ChemCam First Discovery of High Silica Sediments in Gale Crater

Thursday, 17 December 2015
Poster Hall (Moscone South)
Jens Frydenvang1, Patrick James Gasda1, Roger C Wiens2, Horton E Newsom3, John Bridges4, Olivier Gasnault5, Sylvestre Maurice6, Olivier Forni6, Nicolas Mangold7, Agnes Cousin6, Valérie Payré8, Ryan B Anderson9, Igor G. Mitrofanov10, Insoo Jun11, Melissa S Rice12, Ralph Milliken13, Peter Edwards4, David T Vaniman14, Richard V Morris15, David Frederick Blake16, Ralf Gellert17, Lucy M Thompson18, Benton C Clark19, Joel Hurowitz20, Dawn Y Sumner21, Bethany L Ehlmann22, Abigail Fraeman22, Kjartan Münster Kinch23, Morten B Madsen24, Fred Calef25, John P Grotzinger22, Ashwin R Vasavada25 and The MSL Science Team, (1)Los Alamos National Laboratory, Los Alamos, NM, United States, (2)Space Science and Applications, Los Alamos, NM, United States, (3)University of New Mexico Main Campus, Albuquerque, NM, United States, (4)University of Leicester, Leicester, United Kingdom, (5)Universite de Toulouse, Toulouse Cedex 4, France, (6)IRAP, Toulouse, France, (7)LPGN Laboratoire de Planétologie et Géodynamique de Nantes, Nantes Cedex 03, France, (8)University of Lorraine Nancy, Nancy Cedex, France, (9)USGS Astrogeology Science Center, Flagstaff, AZ, United States, (10)Space Research Institute RAS, Moscow, Russia, (11)NASA Jet Propulsion Laboratory, Pasadena, CA, United States, (12)Western Washington University, Bellingham, WA, United States, (13)Brown University, Providence, RI, United States, (14)Planetary Science Institute Tucson, Tucson, AZ, United States, (15)NASA Johnson Space Center, Houston, TX, United States, (16)NASA Ames Research Center, Moffett Field, CA, United States, (17)University of Guelph, Guelph, ON, Canada, (18)University of New Brunswick, Planetary and Space Science Centre, Fredericton, NB, Canada, (19)Space Science Institute Boulder, Boulder, CO, United States, (20)Stony Brook University, Stony Brook, NY, United States, (21)University of California, Davis, Earth and Planetary Sciences, Davis, CA, United States, (22)California Institute of Technology, Pasadena, CA, United States, (23)Niels Bohr Inst p Rockefeller, Copenhagen K, Denmark, (24)Niels Bohr Institute - University of Copenhagen, Copenhagen, Denmark, (25)Jet Propulsion Laboratory, Pasadena, CA, United States
On sol 991, The Curiosity rover ascended a steep slope to Marias Pass in Gale Crater.
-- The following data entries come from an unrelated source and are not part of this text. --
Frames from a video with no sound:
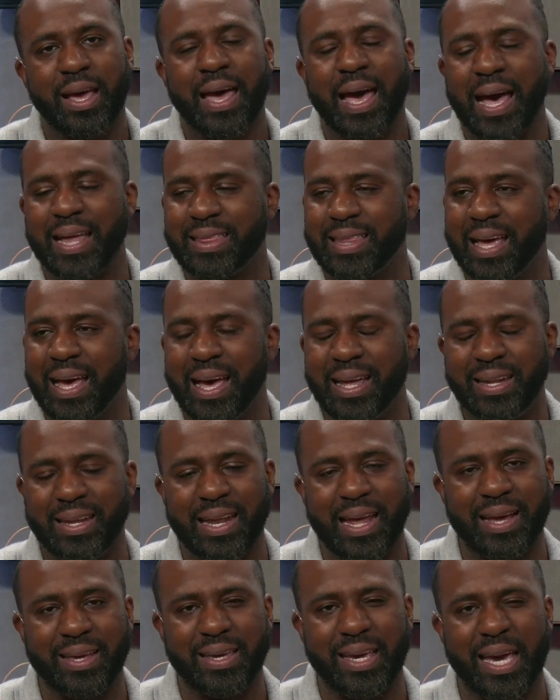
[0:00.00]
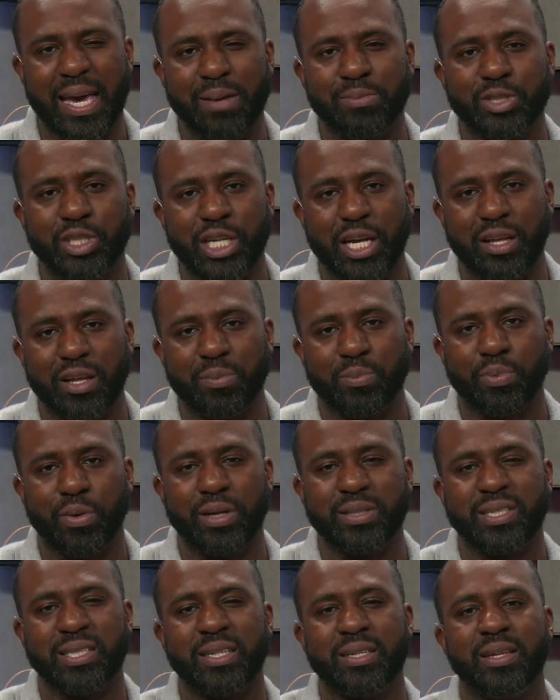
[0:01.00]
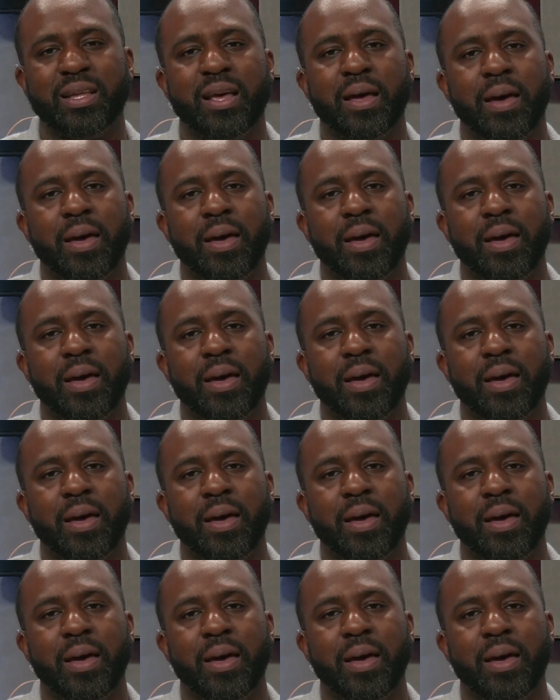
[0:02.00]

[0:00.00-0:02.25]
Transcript: At the end of that game, Jalen Brunson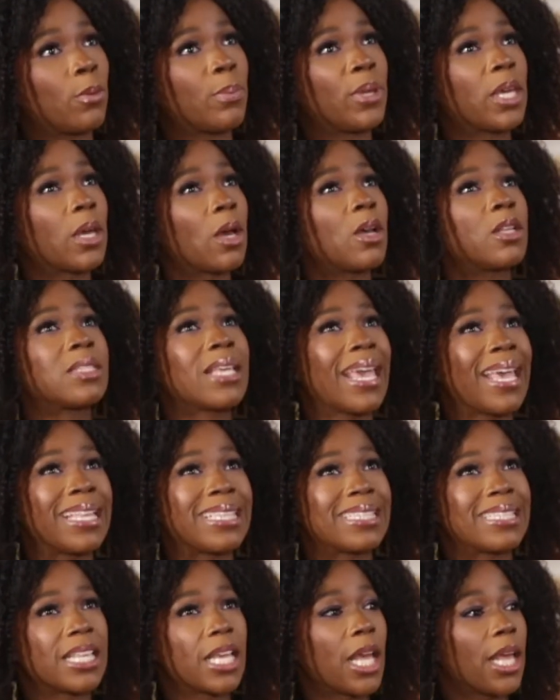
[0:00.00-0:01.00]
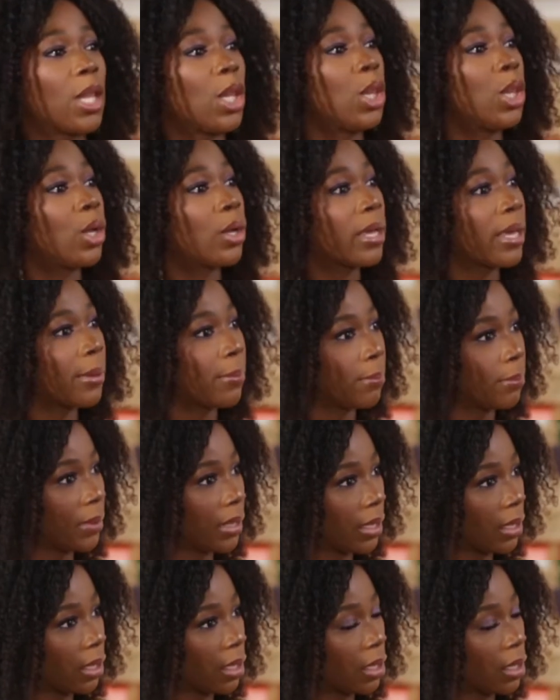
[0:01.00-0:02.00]
because it's look at
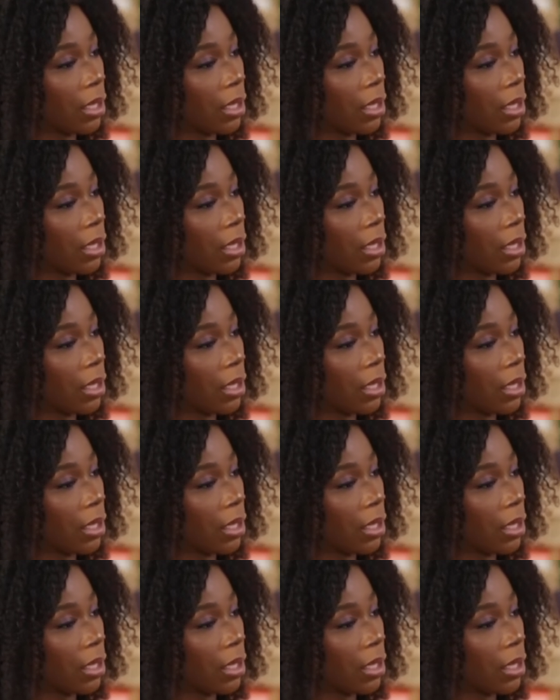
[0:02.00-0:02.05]
me,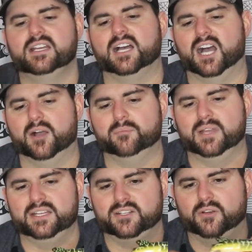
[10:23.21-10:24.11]
and
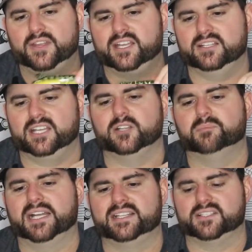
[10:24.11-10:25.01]
they could
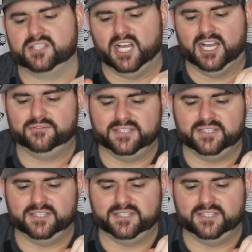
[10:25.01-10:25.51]
bite this off.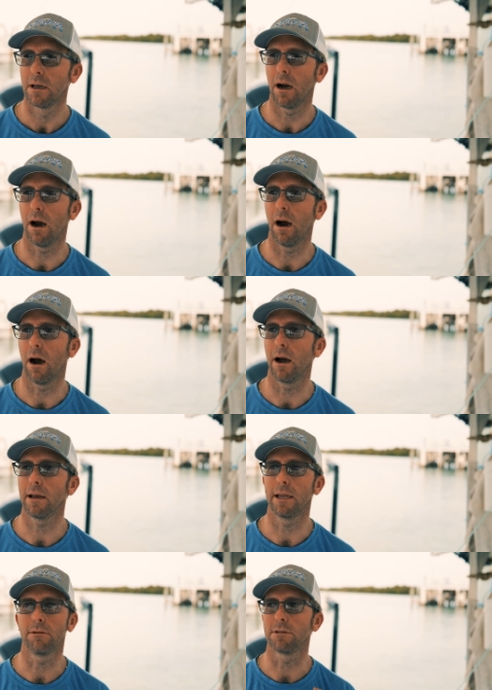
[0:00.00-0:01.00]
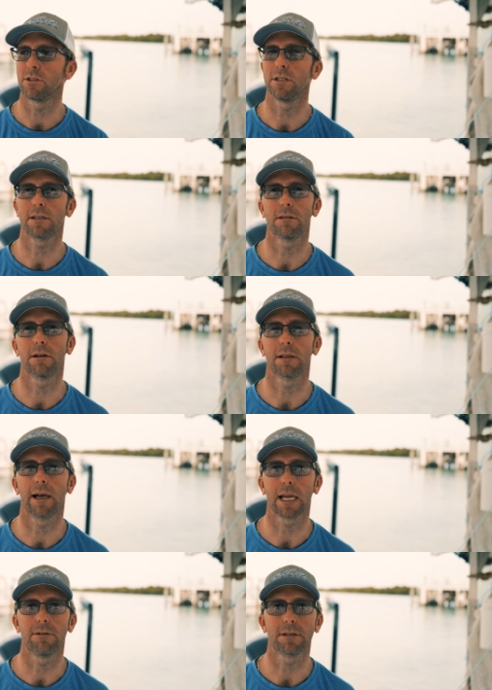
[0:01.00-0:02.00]
and it was just looking
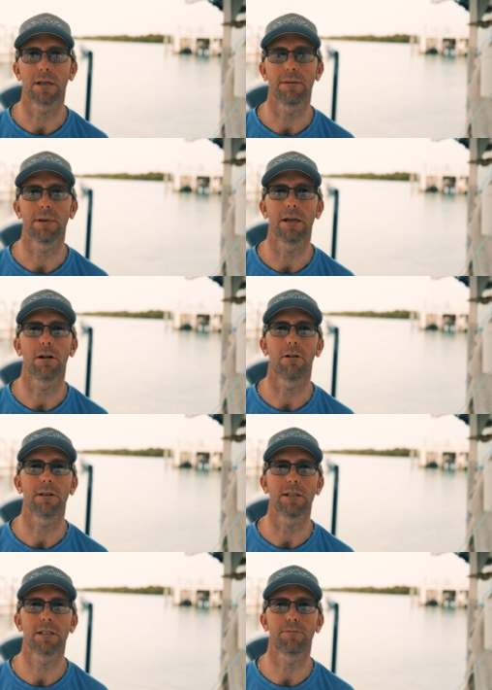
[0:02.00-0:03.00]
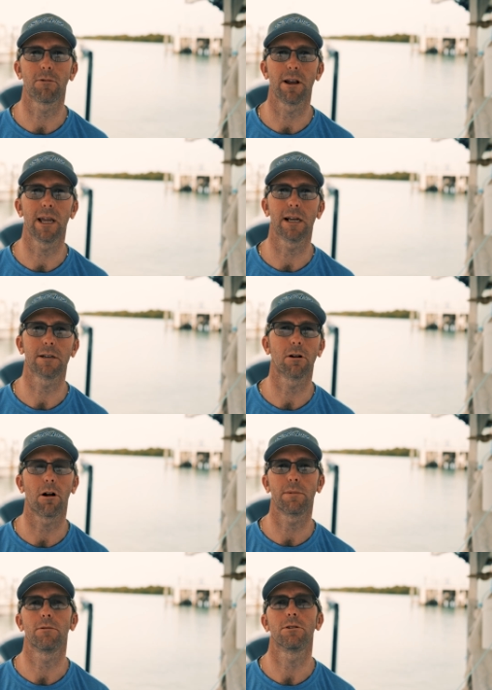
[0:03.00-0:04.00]
like it was going to be an early spring.
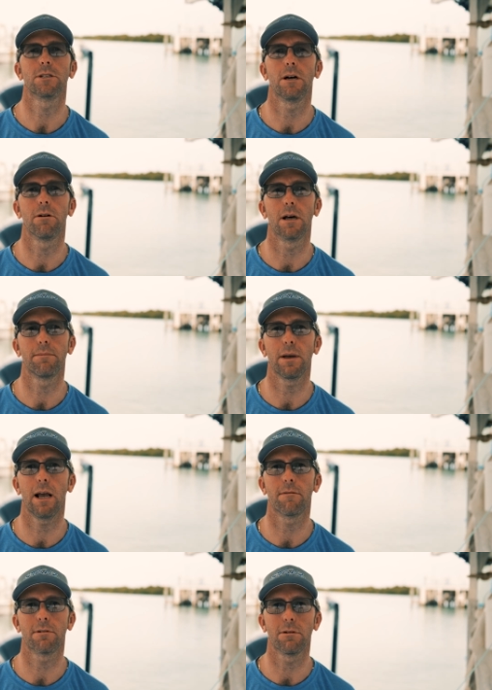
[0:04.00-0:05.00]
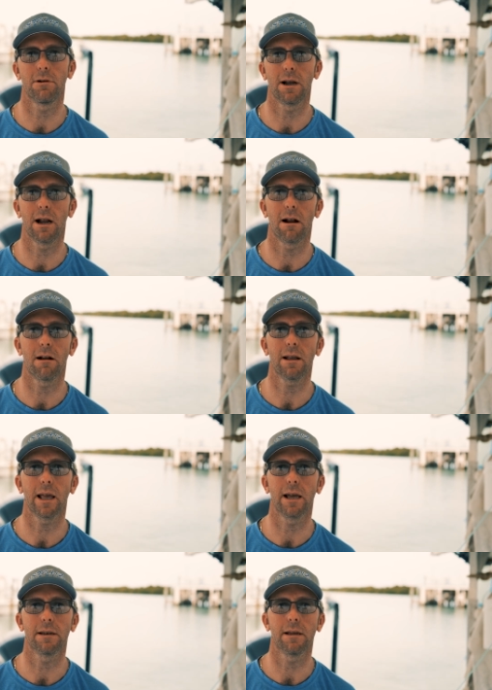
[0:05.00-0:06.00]
Tarpon were showing up everywhere,
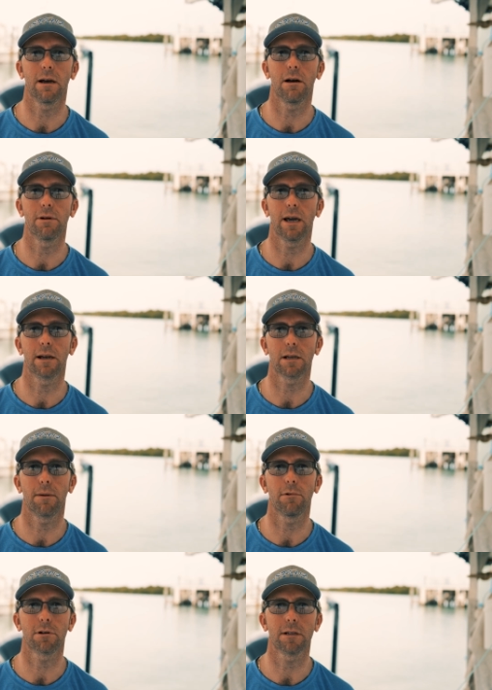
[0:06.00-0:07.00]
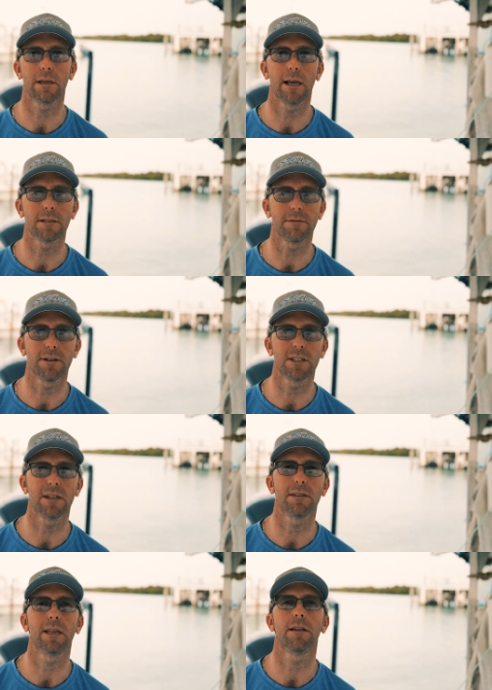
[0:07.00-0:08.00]
and we had a couple good days of fishing
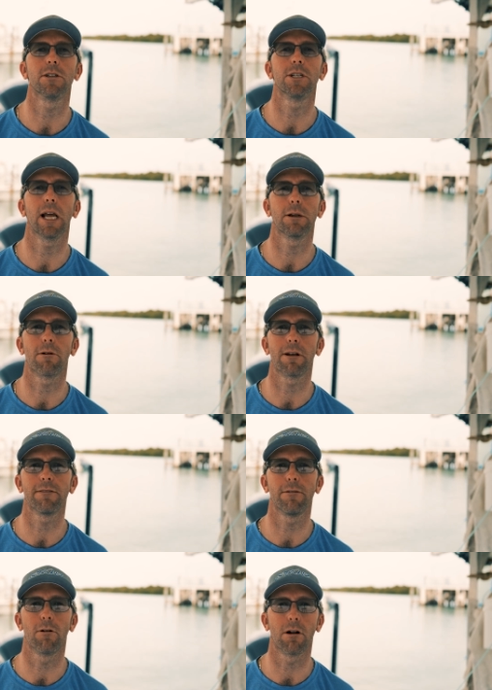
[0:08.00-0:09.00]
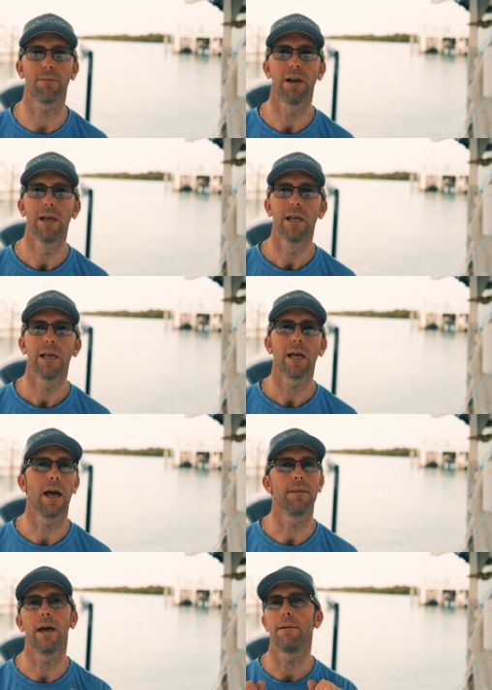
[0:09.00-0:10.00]
at the end of January for them,
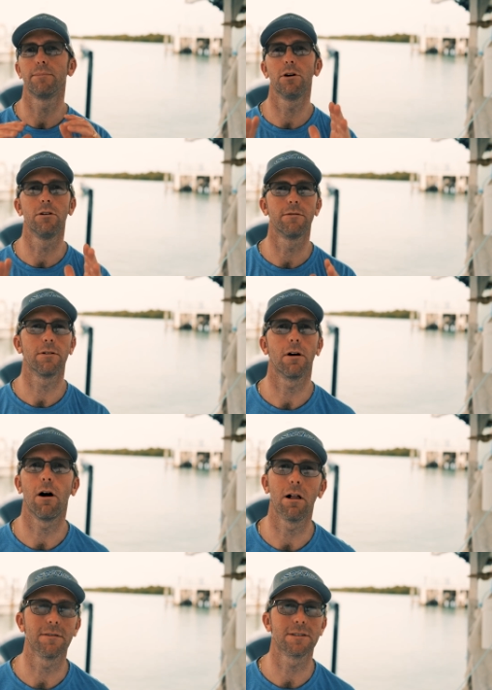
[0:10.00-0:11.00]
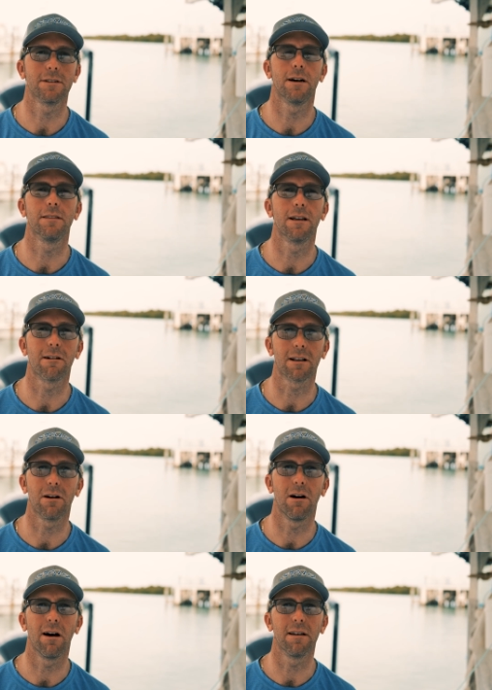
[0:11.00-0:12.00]
and then poof, all of a sudden they're
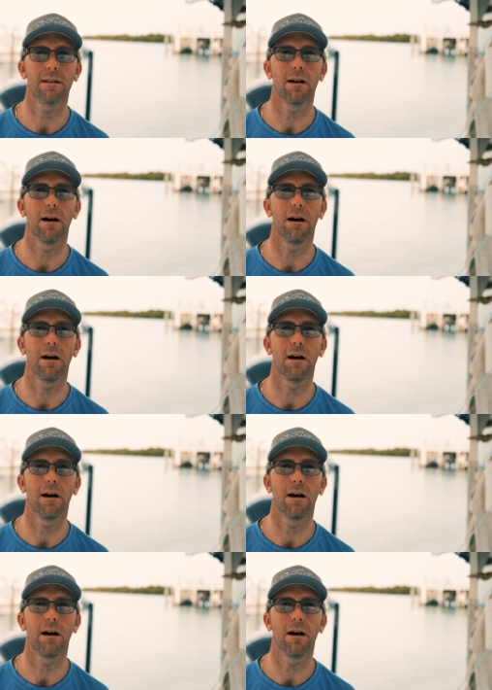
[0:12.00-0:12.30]
gone.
Close to the top, ChemCam analyzed the rock target Elk from an apparent bright unit. Utilizing the new elemental calibration implemented for ChemCam in the summer of 2015, four of five points on Elk were measured to contain 76-82 wt% SiO2 and >3 wt% TiO2, whereas the last point showed elevated CaSO4. The Elk target is identified to be part of the Murray formation, and hence related to the Pahrump area mudstones that were subjected to intensive studies by the Curiosity rover team over the sols 758-948. While the Murray formation west of Elk did show elevated SiO2 (~65 wt%) compared to the Pahrump area, no targets with similarly high SiO2 wt% as Elk were observed, thus prompting - together with detection of anomalously high DAN H signals in the same area - the Curiosity rover to return to the Elk target area for additional analyses. This return led to numerous additional high Si observations (targets Pistol, Mary, Shepard, Dublin Gulch and Frog) that all corroborated the initial high Si observation at Elk. Additionally, the Alpha Particle X-ray Spectrometer (APXS) analyzed the target Lamoose and found SiO2 content in excess of 72 wt% and moderately elevated TiO2. Considering the difference in footprint (1.7 cm for APXS vs ~400μm for ChemCam) and the fact that the target couldn’t be brushed, this is considered a good corroboration of the very high Si observed with ChemCam.

These targets suggest that the Elk-area targets represent an end-member of the Murray formation, but there are multiple working hypotheses for the origin of the high SiO2 and TiO2 in these: 1. primary precipitates from the water column of a lake, 2. a post-depositional leaching/weathering front and 3. a hydrothermal silica precipitate.